What does this mean, then, for our Christian lives together? How does affirming the Ascension alter the shape or intent of our faith?

Firstly, it means we need to look up to Jesus as much as we look back, or, it means we can't look back to Jesus as a figure in history, and see him truly and fully, unless we are also looking up to Jesus with God "enthroned in heaven" – to use more picture language. Whether
you think of God as "up there" or "in here", Jesus is the one who unites us to God, to whatever is the deepest reality, the ground of our being. Our Christian story says that in Jesus God has become joined to humanity – not that God can ever be apart from us or how would we exist? And the Ascension says that that was not a one-off or temporary event: Christ took human being into heaven, into God; in him we remain joined to God and it's in him we see what God is like.

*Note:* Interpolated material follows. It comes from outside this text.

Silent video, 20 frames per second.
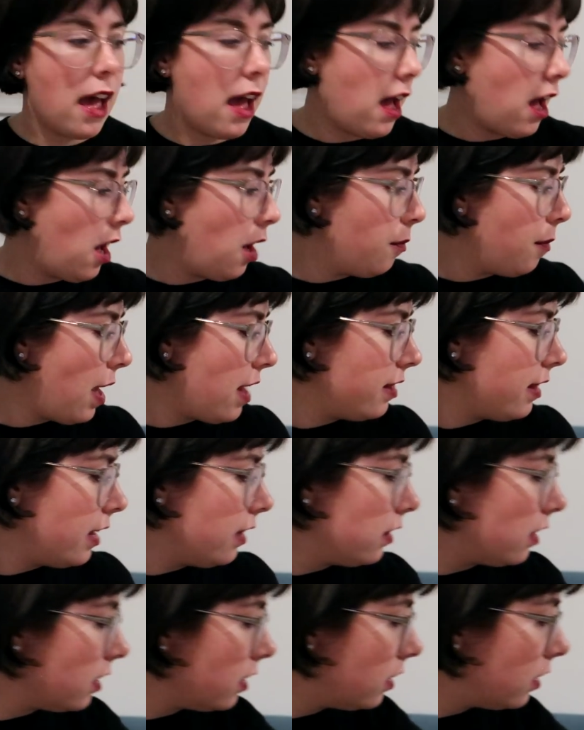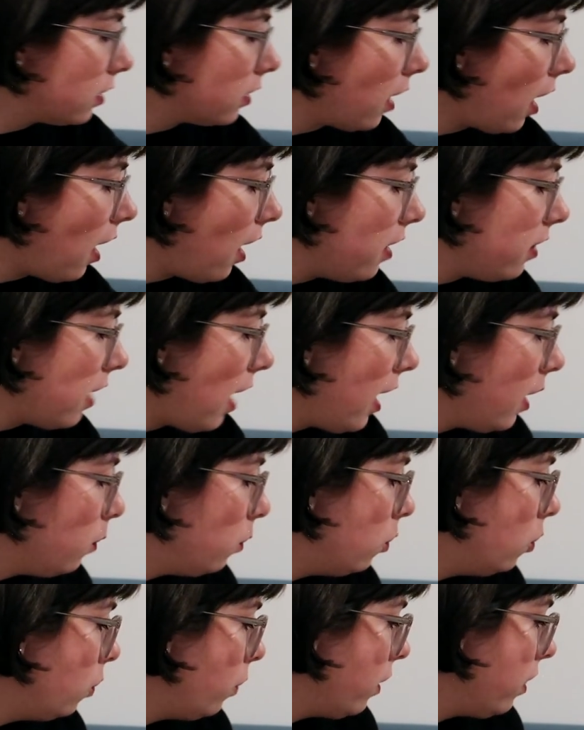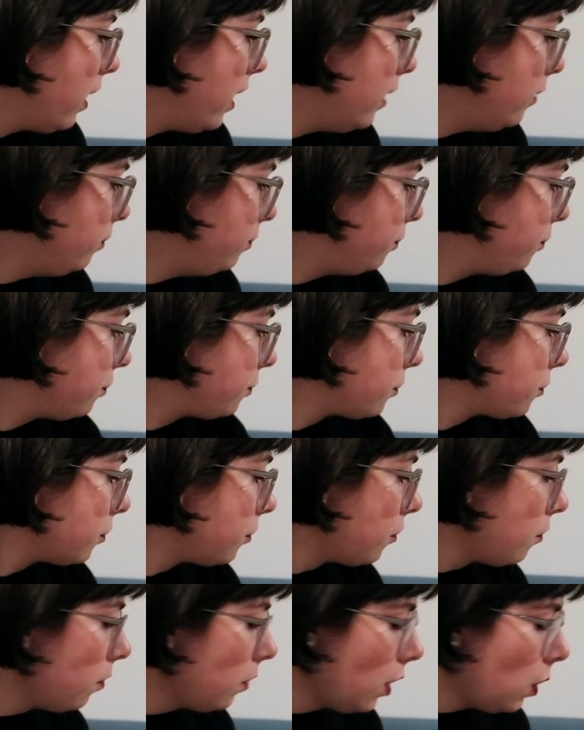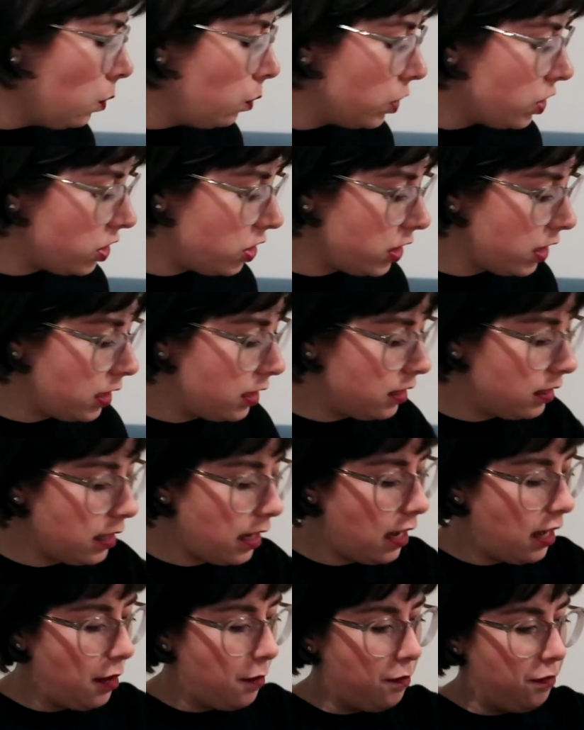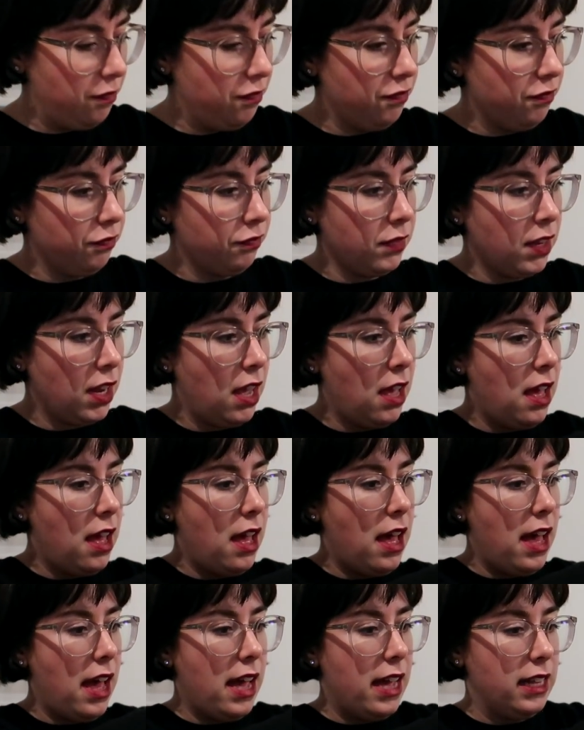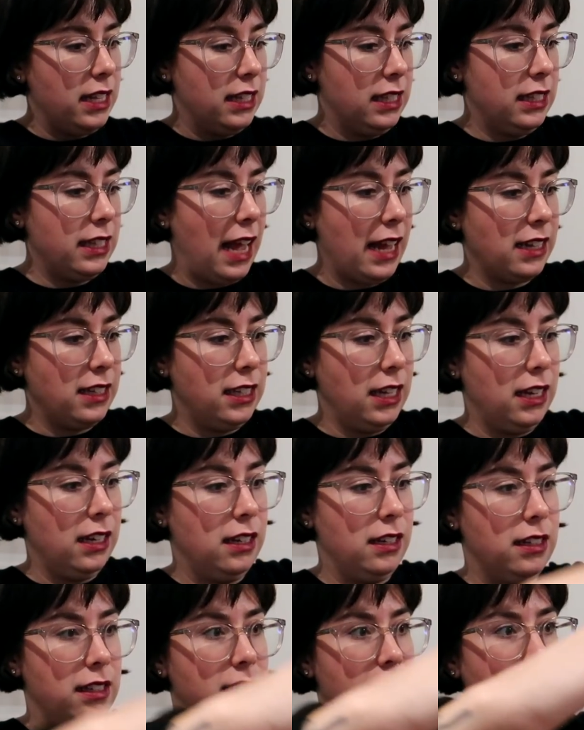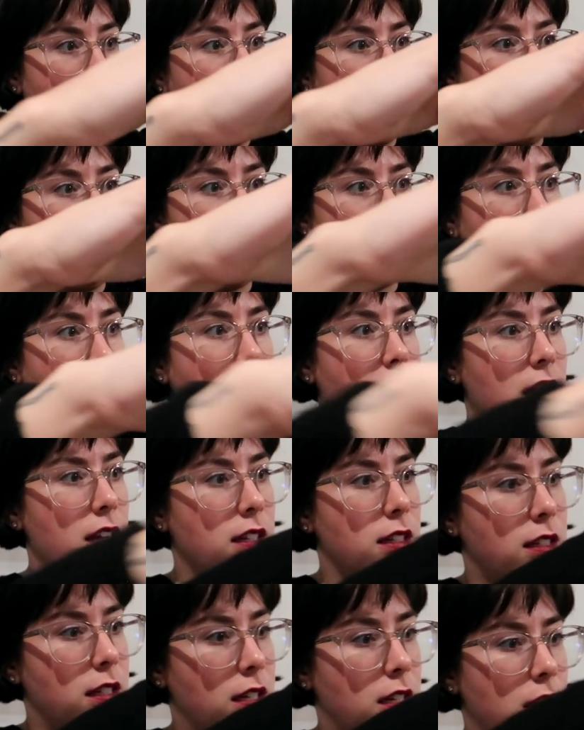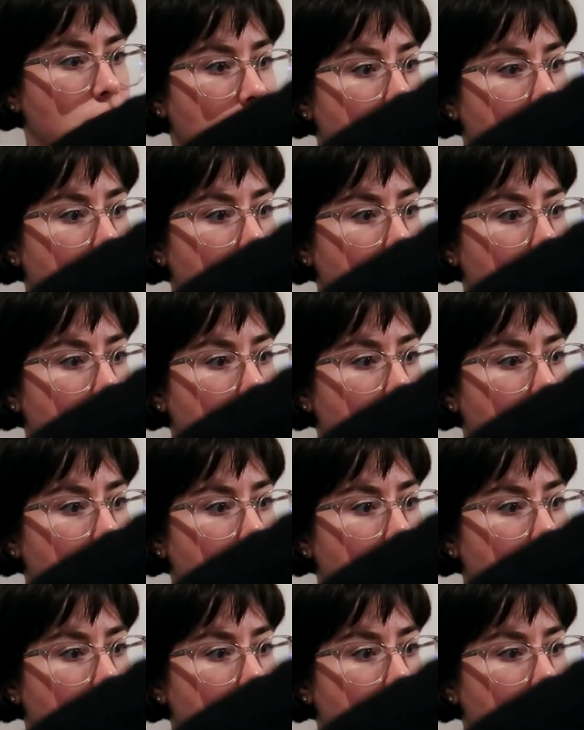And then the skirt that I wore with it was just a satin slip skirt,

Secondly, there's a connection between the image of Christ, enthroned as universal Lord and the compassion of God for the sufferings of humanity in the world. It is through the eyes of Christ, crucified and ascended, that God looks with compassion now on people in the Sudan: a nation about to be divided between the mainly Muslim North and the mainly Christian South, where violence is erupting in the border areas, whole towns are being destroyed, thousands forced to flee for their lives.

It's with that same compassion that God looks, now, at Anglicans in Zimbabwe being persecuted by their Government, helped by one of their own former bishops, a friend of Mugabe – where churches are being seized and priests and people arrested.

Christ shows us the humanity and compassion of God. It's in him that we can hold these and all our other concerns before God, and through Christ we are moved to care and to act.

So the Ascension reveals a truth about Christ which is also a truth about us. It calls us to look at the world and our own lives from the point of view of Christ the universal lord – to see that "the way things are" is not "how things have to be". That war, famine and deceit are not God's will for us any more than fear, slander or contempt. He calls us to shake off our slumbers, our indifferences, our casual ways of harming or ignoring others and to look up, to see the possibilities that God is drawing us into. The Ascension which we remember as an event in the past, to do with Christ, is a permanent possibility into which we are invited to enter, through Christ.

This is a truth celebrated wonderfully by my old schoolmate, Thomas Traherne. He says this in Centuries of Meditation, Second Century, chapter 18:

"You shall be glorified, you shall live in communion with Him, you shall ascend into the Throne of the highest Heavens; you shall be satisfied, you shall be made greater than the Heavens, you shall be like Him, when you enjoy the world as He doth; you shall converse with His wisdom, goodness, and power above all worlds, and therefore shall know Him. To know Whom is a sublime thing; for it is Life Eternal."